══ ENTRIES SUPPLIED ══

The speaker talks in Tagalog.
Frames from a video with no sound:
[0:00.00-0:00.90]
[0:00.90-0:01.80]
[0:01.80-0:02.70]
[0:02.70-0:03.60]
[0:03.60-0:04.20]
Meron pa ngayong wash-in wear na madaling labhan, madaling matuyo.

═══
══ ENTRIES SUPPLIED ══

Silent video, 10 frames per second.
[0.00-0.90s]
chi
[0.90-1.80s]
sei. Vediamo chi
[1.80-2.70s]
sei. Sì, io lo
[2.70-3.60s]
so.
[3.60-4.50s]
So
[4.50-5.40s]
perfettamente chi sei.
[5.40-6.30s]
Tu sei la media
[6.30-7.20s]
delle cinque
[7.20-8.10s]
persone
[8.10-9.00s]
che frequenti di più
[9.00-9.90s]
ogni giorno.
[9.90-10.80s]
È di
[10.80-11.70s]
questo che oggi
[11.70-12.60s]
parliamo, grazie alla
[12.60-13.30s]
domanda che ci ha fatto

═══

List every line above that contains the word "video".

Frames from a video with no sound:
Silent video, 10 frames per second.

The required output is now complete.